This repository supports the research paper on the Biologically-informed Killer cell immunoglobulin-like receptor (KIR) gene annotation tool, referred to as BAKIR. It includes scripts and workflows to reproduce the data analysis and benchmarking results presented in the paper. The actual BAKIR tool can be found at BAKIR repository.
Before cloning the repository, ensure you have the following prerequisites installed:
To clone the repository and all submodules, use the following command:
git clone --recursive git@github.com:michael-ford/bakir-paper-methods.git
To run the analysis and reproduce the results, execute the run_analysis.sh script. This script will:
- Set up the required Conda environments.
- Run a series of Nextflow workflows to fetch data.

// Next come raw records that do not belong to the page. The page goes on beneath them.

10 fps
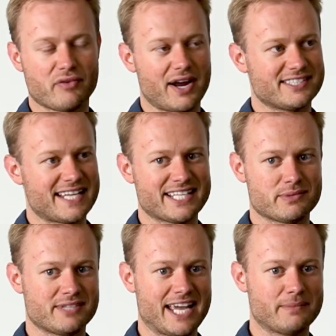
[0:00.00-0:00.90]
right and centre
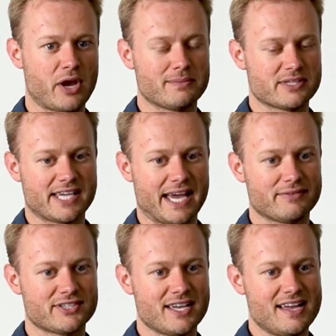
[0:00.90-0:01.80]
and take them home as
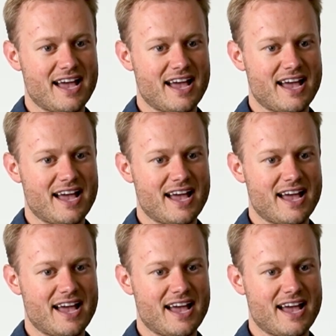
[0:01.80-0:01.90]
gifts.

- Execute BAKIR, Immunannot, and Skirt annotations and analysis.
./run_analysis.sh
The following output files and directories are generated by the script:
- Notebooks:
- figures-data-generation.ipynb: Jupyter notebook for generating figures and additional data insights.
- Images:
- gene_allele_comparison.png: Visualization of gene allele comparisons.
- Data Files:
- all_discordant_alleles.csv: CSV file containing all discordant allele comparisons.
- Annotation Directories:
- HPRC-assemblies: Directory containing all raw assembly files.
- HPRC-assemblies-annotations: Contains BAKIR annotations.
- HPRC-Immunannot-annotations: Contains Immunannot annotations.
- HPRC-Skirt-annotations: Contains Skirt annotations.